[Collected data entries]

····················

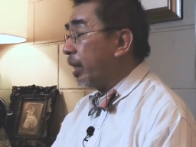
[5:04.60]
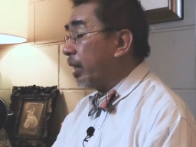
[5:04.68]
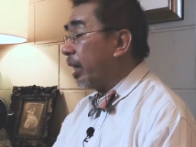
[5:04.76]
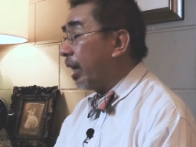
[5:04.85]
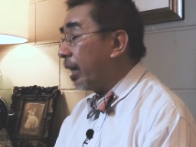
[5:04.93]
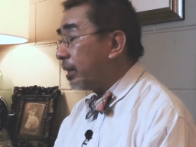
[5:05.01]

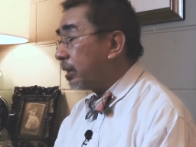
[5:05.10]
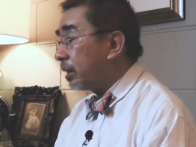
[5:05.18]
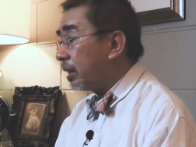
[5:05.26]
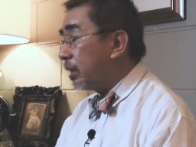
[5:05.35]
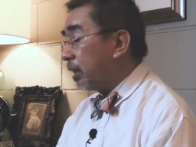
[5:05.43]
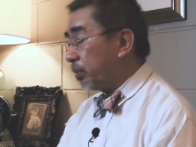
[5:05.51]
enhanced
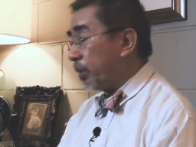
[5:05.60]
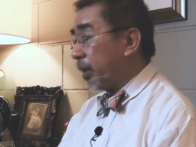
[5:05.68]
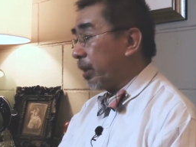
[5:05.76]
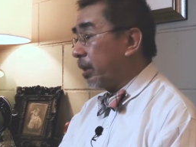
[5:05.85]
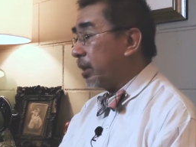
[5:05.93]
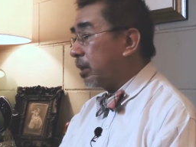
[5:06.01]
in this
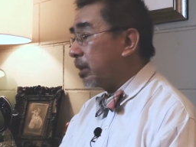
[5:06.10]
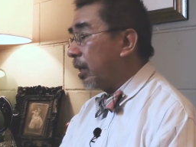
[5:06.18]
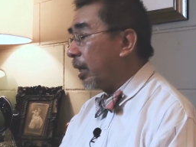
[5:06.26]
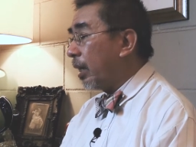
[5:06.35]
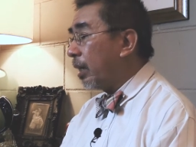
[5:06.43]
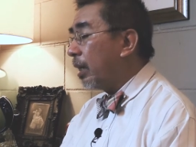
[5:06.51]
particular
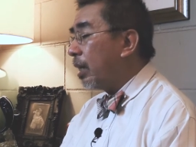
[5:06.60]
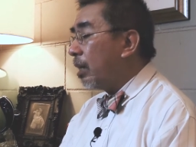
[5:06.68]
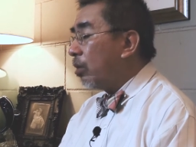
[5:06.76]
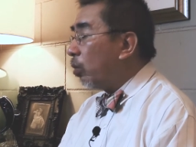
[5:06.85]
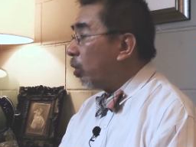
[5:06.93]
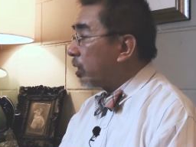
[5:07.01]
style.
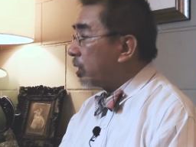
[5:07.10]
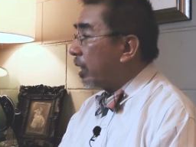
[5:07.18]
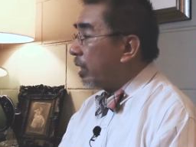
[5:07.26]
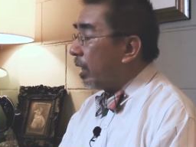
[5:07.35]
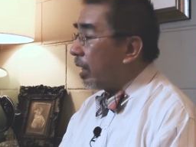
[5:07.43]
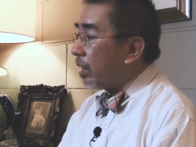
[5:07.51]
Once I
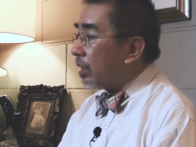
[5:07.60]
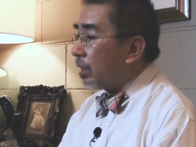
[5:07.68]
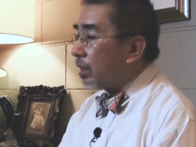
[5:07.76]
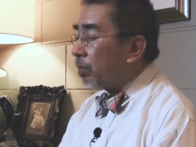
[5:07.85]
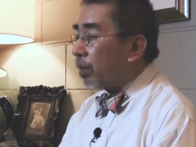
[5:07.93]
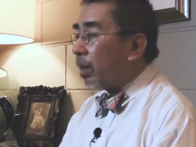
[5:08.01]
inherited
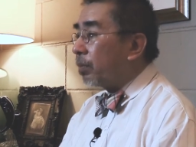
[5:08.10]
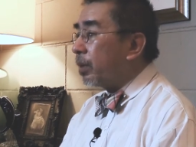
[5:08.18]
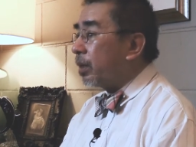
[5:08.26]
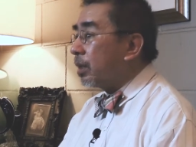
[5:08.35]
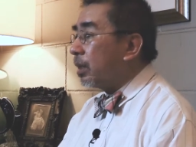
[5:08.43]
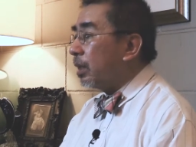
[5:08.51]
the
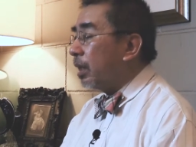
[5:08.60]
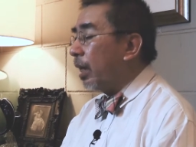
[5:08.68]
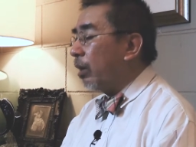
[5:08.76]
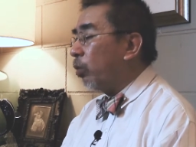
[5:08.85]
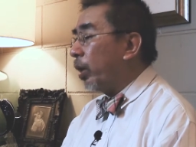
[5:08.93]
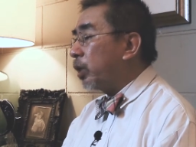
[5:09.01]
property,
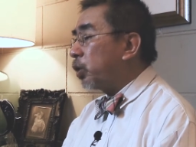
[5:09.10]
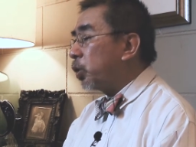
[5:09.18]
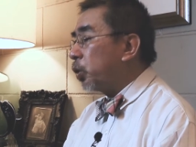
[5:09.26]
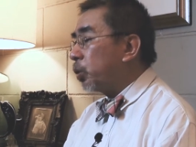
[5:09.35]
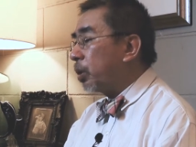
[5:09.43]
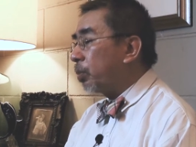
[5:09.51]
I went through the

····················

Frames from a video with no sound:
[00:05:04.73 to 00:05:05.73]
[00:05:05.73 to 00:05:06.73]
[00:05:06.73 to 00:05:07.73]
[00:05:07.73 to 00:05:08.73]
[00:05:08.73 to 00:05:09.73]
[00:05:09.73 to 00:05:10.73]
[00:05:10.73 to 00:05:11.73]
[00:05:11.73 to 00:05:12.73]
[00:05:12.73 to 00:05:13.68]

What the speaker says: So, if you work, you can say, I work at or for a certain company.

····················

EXERCISE OBJECTIVE: The required answer is the exact run of lines above starting at the line with "[00:05:06.73 to 00:05:07.73]" and ending at the line with "What the speaker", with both ends present.

EXERCISE SOLUTION:
[00:05:06.73 to 00:05:07.73]
[00:05:07.73 to 00:05:08.73]
[00:05:08.73 to 00:05:09.73]
[00:05:09.73 to 00:05:10.73]
[00:05:10.73 to 00:05:11.73]
[00:05:11.73 to 00:05:12.73]
[00:05:12.73 to 00:05:13.68]

What the speaker says: So, if you work, you can say, I work at or for a certain company.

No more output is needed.